There is also a substantial legacy of (mainly Labour initiated) private finance initiative (PFI) funded hospitals, whose exorbitant loan interest payments have to be made before NHS funds can be spent on routine services. And it’s no coincidence that people’s inboxes are filling up with adverts for health insurance, with their invitations to jump the NHS queues. Everything I’ve described forms part of what in my view is an intentional strategy by the Conservative government to create financial, managerial, professional and public chaos throughout the NHS, so that private provision of NHS services, alternative private health services, health insurance, and NHS co-payments and ultimately charges will be seen as inevitable.

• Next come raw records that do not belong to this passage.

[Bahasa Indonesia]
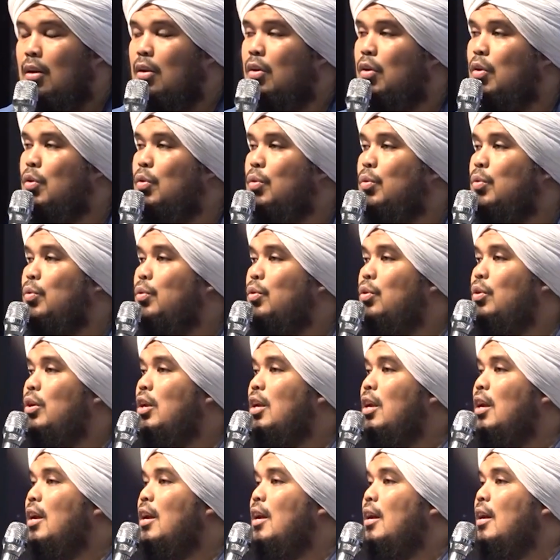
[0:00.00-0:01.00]

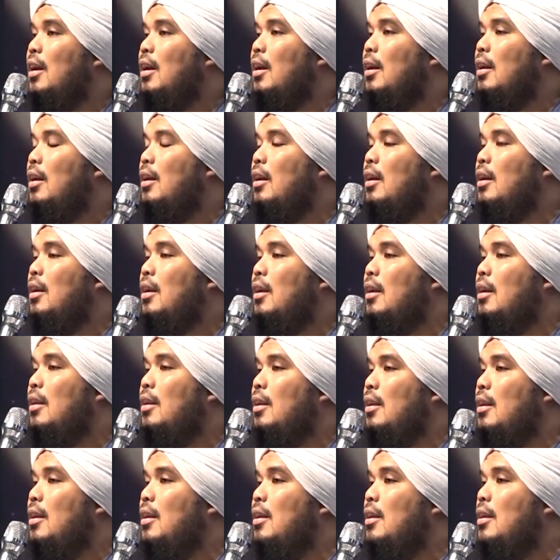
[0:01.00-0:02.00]
Dunia
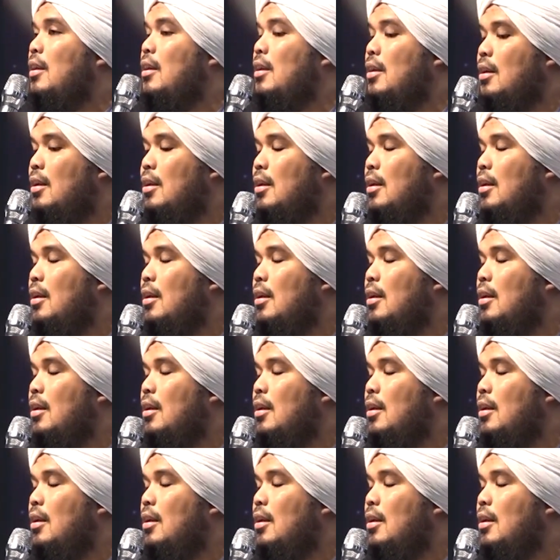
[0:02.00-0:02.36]
ini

This ‘cultural revolution’ takes many different and apparently unrelated forms whose destructive nature is denied by the government – which continues to assert that it has the public interest at heart and that it is factors like the ongoing impact of the credit crash, the increasing costs of drugs and medical equipment, the ageing population and our unhealthy lifestyles which are the true problems facing the NHS. The building blocks for privatisation to which I have referred currently include: the aforementioned awarding of NHS contracts to private bidders – often asset strippers who provide poor quality services, fragment and undermine the cohesive public ethos of the NHS; the creation by the Treasury of NHS deficits and of regulations which forbid them; enforced rationing of services to extend waiting lists and encourage patients to seek private alternatives; manufactured confrontations with doctors and other members of the NHS workforce; the imposition of ‘new models of care’ which undermine NHS hospitals and create community based healthcare structures ripe for privatisation; personal health budgets, designed to link with health insurance. There are many more and I can provide documented evidence for all of them. It is a national scandal.

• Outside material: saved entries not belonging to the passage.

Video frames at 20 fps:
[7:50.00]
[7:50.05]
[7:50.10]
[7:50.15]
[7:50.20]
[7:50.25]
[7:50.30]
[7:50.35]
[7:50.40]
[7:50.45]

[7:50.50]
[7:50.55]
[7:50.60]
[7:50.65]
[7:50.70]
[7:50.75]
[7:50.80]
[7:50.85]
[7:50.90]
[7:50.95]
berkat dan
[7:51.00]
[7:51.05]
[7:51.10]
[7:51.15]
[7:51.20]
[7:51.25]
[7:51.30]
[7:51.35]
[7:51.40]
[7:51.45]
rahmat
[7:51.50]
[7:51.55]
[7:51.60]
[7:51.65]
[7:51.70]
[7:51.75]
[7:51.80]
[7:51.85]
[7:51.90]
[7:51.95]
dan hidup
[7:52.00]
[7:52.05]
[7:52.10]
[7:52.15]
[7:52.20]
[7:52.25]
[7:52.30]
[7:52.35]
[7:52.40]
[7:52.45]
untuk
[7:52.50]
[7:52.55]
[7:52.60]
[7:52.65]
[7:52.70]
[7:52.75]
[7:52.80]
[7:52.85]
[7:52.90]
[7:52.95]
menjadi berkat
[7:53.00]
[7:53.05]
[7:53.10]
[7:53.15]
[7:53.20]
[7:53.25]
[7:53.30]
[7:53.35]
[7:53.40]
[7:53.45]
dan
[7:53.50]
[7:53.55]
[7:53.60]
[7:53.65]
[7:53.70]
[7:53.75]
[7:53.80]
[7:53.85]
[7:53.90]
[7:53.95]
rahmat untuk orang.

What is to be done? Until we have a government committed to tackling and reversing this appalling onslaught on our beloved NHS, we must continue to expose what is happening, to challenge it and to campaign loudly and widely in order to increase public awareness and action.

The phased privatization of England’s National Health Service is taking a toll in undermining “the cohesive public ethos of the NHS.” This brief description by Dr. Alex Scott-Samuel will give you a hint of the disaster that is taking place. Their political leaders apparently have learned nothing from the dysfunction that characterizes our system in the U.S., nor are we learning anything from them.

At a time that we need to be converting our fragmented public and private insurance system into a single public program, we are going in the opposite direction. Our public Medicare program is being privatized through similar cognitive processes as are taking place in England.

Just as the Conservative and Labor parties have conspired in these changes, here in the U.S. the Republicans and Democrats, the latter now dominated by the neoliberals, are damaging the traditional Medicare program through neglect while pushing on with fiscal and regulatory policies that have expanded enrollment in the private Medicare Advantage plans. When you read the paragraph above on the “cultural revolution” you cannot help but note the similar ethic of the two nations driving this insane march to rent-seekers nirvana at a cost of compromising patient care.

We can learn something from this, can’t we?